2. Je me laissais ravir au théâtre, plein d’images de mes misères, et d’aliments à ma flamme. Mais qu’est-ce donc? et comment l’homme veut-il s’apitoyer au spectacle des aventures lamentables et tragiques qu’il ne voudrait pas lui-même souffrir? Et cependant, spectateur, il veut en souffrir de la douleur, et cette douleur même est son plaisir. Qu’est-ce donc, sinon une pitoyable maladie d’esprit? Car notre émotion est d’autant plus vive, que nous sommes moins guéris de ces passions quoique patir s’appelle misère, et compatir, miséricorde. Mais quelle est cette compatissance pour des fictions scéniques? Appelle-t-on l’auditeur au secours? Non, il est convié seulement à se douloir; et il applaudit l’acteur, en raison de la douleur qu’il reçoit. Et si la représentation de ces infortunes, antiques ou imaginaires, le laisse sans impressions douloureuses, il se retire le dédain et la critique à la bouche. Est-il douloureusement ému, il demeure attentif, et pleure avec joie.
3. Mais tout homme veut se réjouir; d’où vient donc cet amour des larmes et de la douleur? Le plaisir, que la misère exclut, se trouve-t-il dans la commisération? Et ce sentiment fait-il aimer la douleur dont il ne saurait se passer? L’amour est la source de ces sympathies. Où va cependant, où s’écoule ce flot? Au torrent de poix bouillante, au gouffre ardent des noires voluptés, où il change et se confond lui-même, égaré si loin et déchu de la limpidité céleste. Faut-il donc répudier la compassion ? Nullement. La douleur est donc parfois aimable; mais garde-toi de l’impureté, ô mon (379) âme, sous la tutelle de mon Dieu, Dieu de nos pères, qui doit être loué et exalté dans tous les siècles (Dan. III, 32); garde-toi de l’impureté, car je ne suis pas aujourd’hui fermé à la commisération. Mais alors, au théâtre, j’entrais dans la joie de ces amants qui se possédaient dans le crime, et pourtant ce n’était que feinte et jeux imaginaires. Alors qu’ils étaient perdus l’un pour l’autre, je me sentais comme une compatissante tristesse; et pourtant je jouissais de ce double sentiment.

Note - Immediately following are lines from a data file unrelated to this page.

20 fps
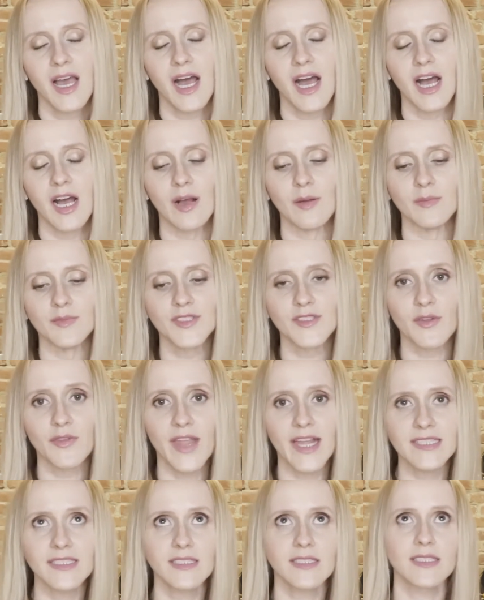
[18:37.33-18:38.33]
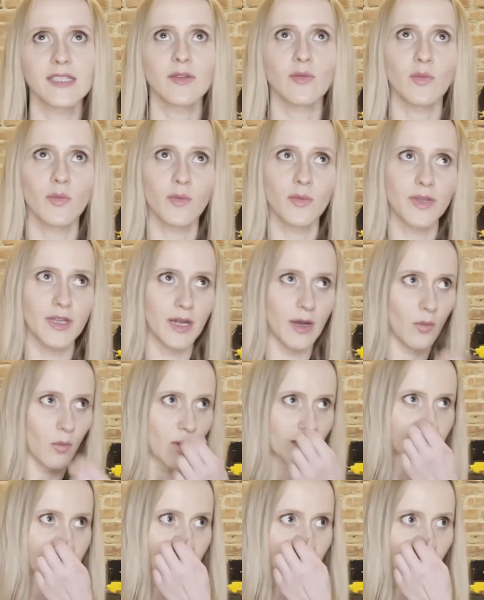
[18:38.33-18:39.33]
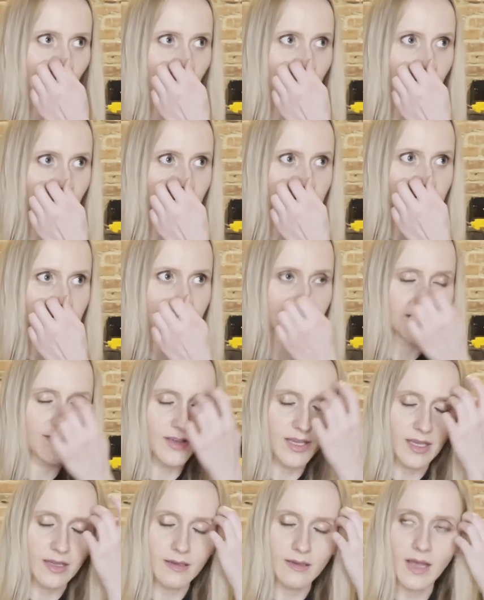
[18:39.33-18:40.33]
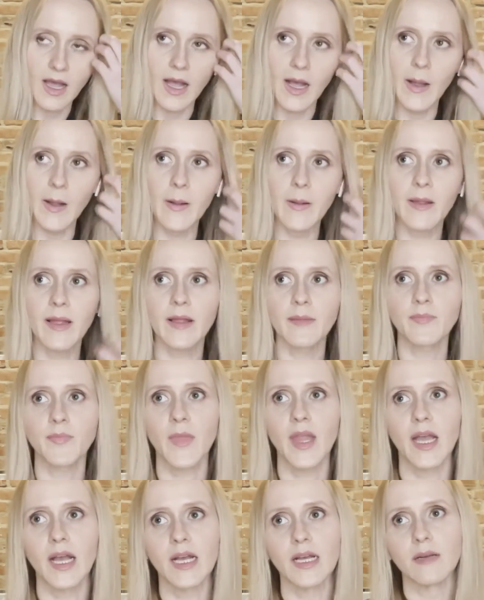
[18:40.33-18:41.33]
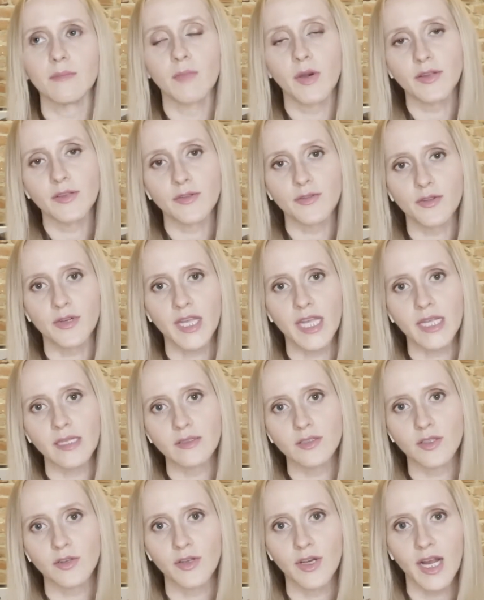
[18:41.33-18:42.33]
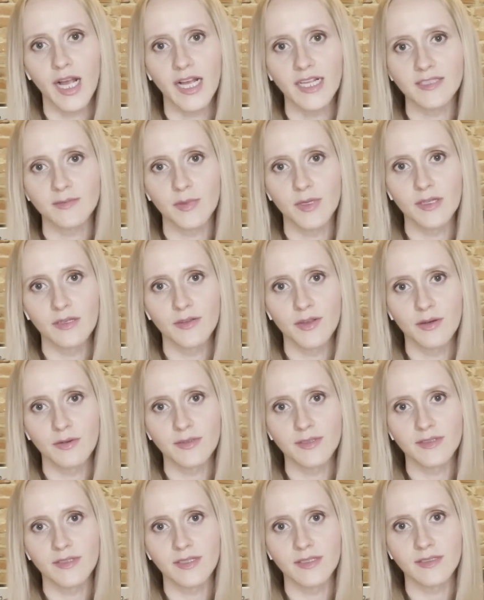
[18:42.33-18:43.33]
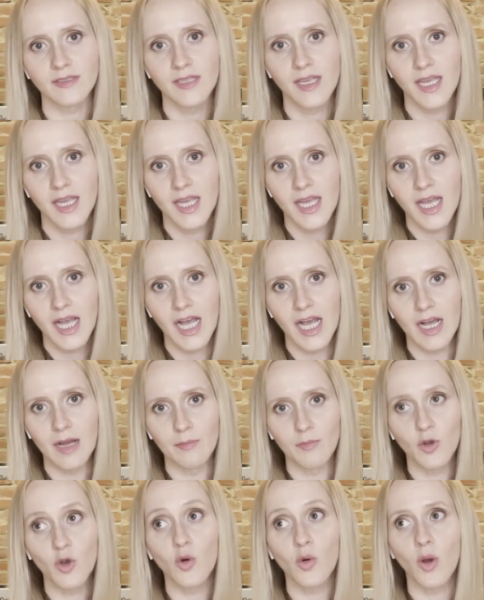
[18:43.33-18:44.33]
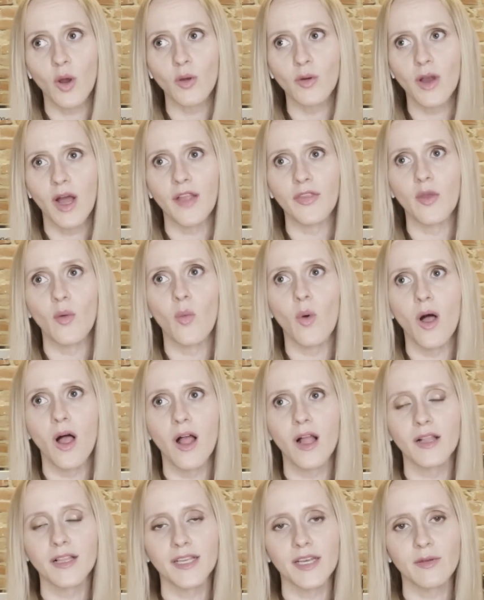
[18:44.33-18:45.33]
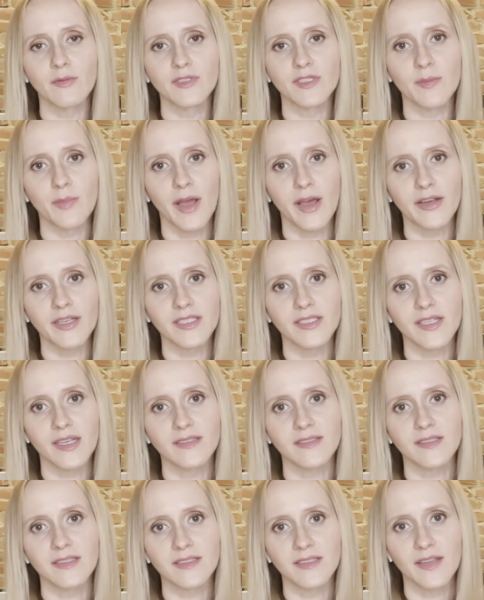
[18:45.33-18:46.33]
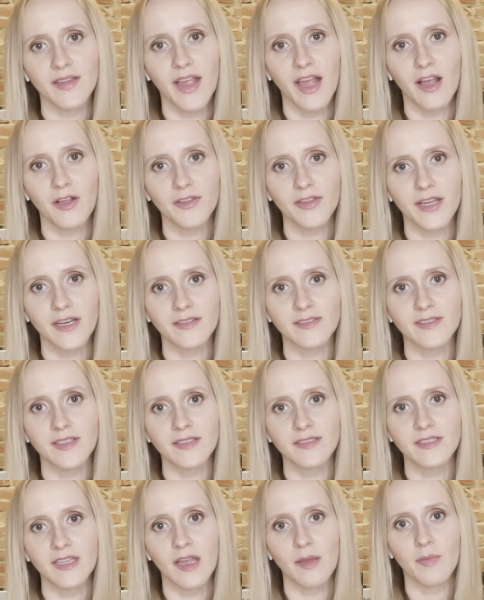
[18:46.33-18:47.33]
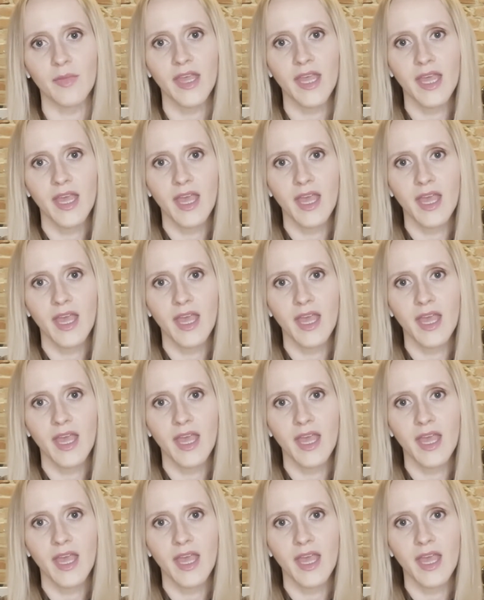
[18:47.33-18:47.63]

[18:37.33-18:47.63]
So that's, one day when I was leaving Martin Luther King Jr. Hospital, there was this quote on the wall, and it was about injustice in the healthcare system.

Aujourd’hui, j’ai plus en pitié la joie dans le vice, que les prétendues souffrances nées de la ruine d’une pernicieuse volupté, et de la perte d’une félicité malheureuse. Assurément, c’est là une compassion vraie; mais la douleur n’y est plus un plaisir. Car si la charité approuve celui qui plaint douloureusement un affligé, néanmoins, une pitié vraiment fraternelle préférerait qu’il n’y eût point une douleur à plaindre. Et, en effet, la bonne volonté ne saurait pas plus vouloir le mal, que le vrai miséricordieux désirer qu’il y ait des misérables pour exercer sa miséricorde.

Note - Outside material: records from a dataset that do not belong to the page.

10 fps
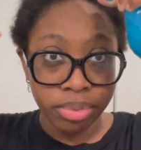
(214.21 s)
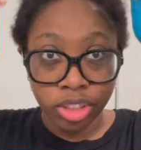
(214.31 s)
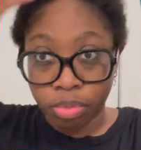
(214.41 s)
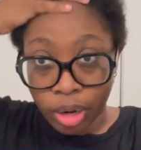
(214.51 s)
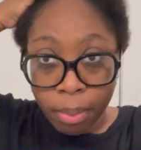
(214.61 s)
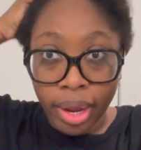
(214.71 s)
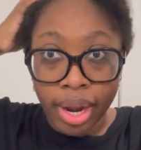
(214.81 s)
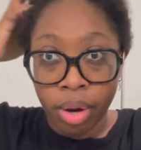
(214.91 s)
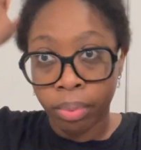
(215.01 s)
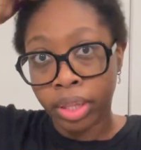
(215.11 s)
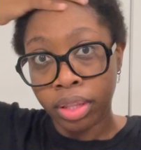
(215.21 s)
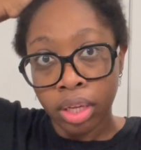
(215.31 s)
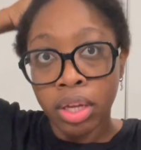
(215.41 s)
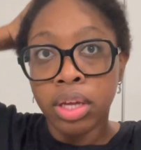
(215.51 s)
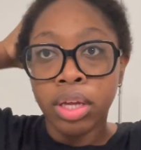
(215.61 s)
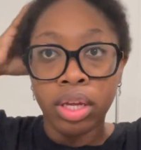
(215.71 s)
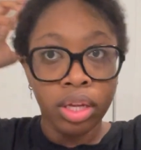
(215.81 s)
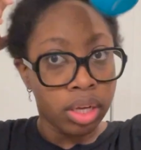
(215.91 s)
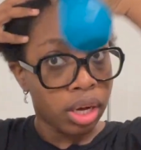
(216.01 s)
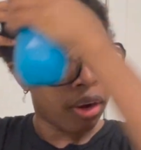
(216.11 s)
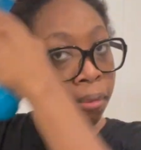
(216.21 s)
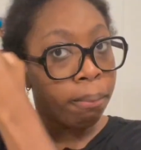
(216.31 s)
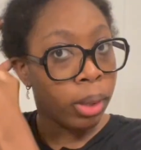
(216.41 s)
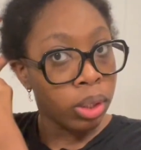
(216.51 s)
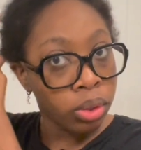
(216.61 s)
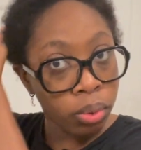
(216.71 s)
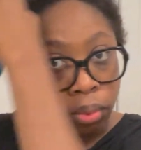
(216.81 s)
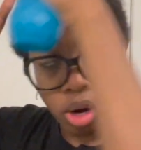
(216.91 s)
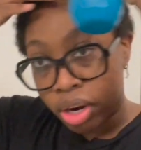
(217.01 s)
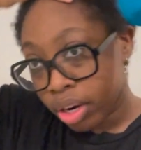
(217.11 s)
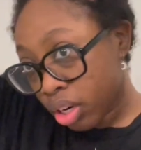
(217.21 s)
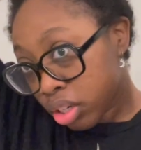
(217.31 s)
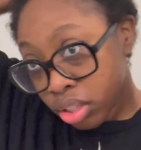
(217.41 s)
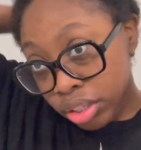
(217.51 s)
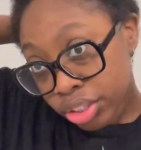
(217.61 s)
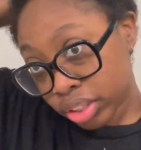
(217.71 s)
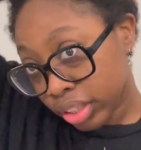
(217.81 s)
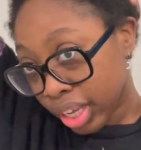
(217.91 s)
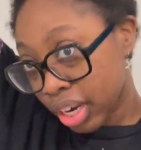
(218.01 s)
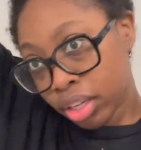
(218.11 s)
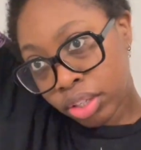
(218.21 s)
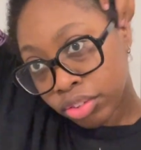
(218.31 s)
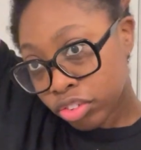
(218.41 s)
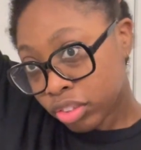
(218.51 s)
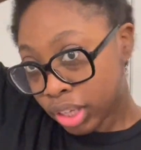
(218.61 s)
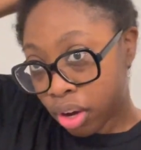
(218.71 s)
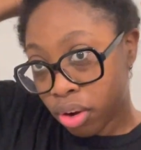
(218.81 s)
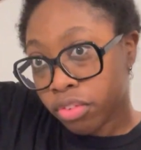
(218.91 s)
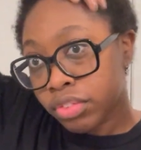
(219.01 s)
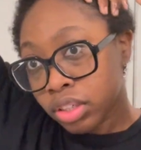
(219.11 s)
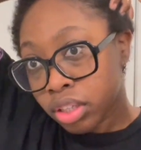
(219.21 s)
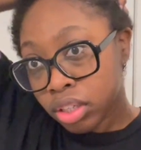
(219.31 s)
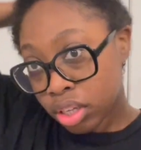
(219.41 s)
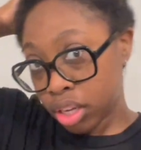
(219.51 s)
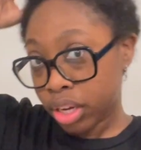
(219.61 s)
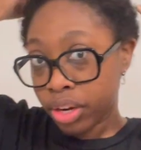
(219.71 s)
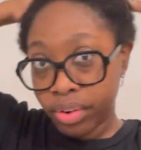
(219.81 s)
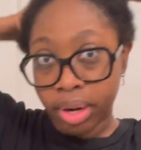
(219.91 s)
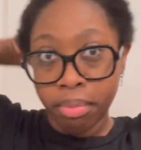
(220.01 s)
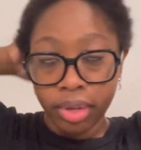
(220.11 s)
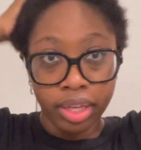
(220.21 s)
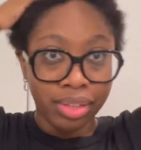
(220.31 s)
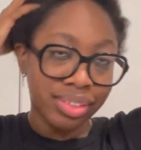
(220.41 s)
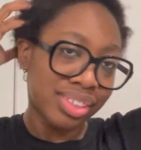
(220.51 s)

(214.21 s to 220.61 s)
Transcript: Just spray my hair with a little water, just to get it a little soft. You know what I mean?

Il est donc certaine douleur permise, il n’en est point que l’on doive aimer. Ainsi, Seigneur, mon Dieu, vous qui aimez les âmes d’un amour infiniment plus pur que nous, votre compassion pour elles est d’autant plus incorruptible, que vous ne sentez l’atteinte d’aucune douleur. Mais l’homme en est-il capable?
4. Malheureux que j’étais, j’aimais à me douloir, et je cherchais des sujets de douleurs. Dans ces infortunes étrangères et fausses, ces infortunes rie saltimbanques, jamais le jeu d’un histrion ne me plaisait, ne m’attachait par un charme plus fort que celui des larmes qui jaillissaient de mes yeux. Faut-il s’en étonner? Pauvre brebis égarée de votre troupeau, et impatiente de votre houlette, j’étais couvert d’une lèpre honteuse.

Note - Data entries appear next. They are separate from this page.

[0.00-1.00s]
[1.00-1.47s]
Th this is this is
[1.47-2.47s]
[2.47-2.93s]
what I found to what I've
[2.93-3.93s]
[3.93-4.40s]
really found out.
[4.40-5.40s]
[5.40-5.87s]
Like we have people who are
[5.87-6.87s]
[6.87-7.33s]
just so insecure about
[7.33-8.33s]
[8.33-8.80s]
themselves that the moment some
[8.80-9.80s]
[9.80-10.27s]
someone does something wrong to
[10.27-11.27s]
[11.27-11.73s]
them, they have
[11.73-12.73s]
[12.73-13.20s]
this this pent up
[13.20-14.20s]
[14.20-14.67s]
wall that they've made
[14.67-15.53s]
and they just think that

Et voilà d’où venait mon amour pour ces douleurs, non toutefois jusqu’au désir d’en être pénétré plus avant. Car je n’eusse pas aimé souffrir ce qui me plaisait à voir; mais ces récits, ces fictions m’effleuraient vivement la chair, et, comme l’ongle envenimé, elles soulevaient bientôt une brûlante tumeur, distillant le pus et la sanie. Telle était ma vie; était-ce une vie? ô mon Dieu!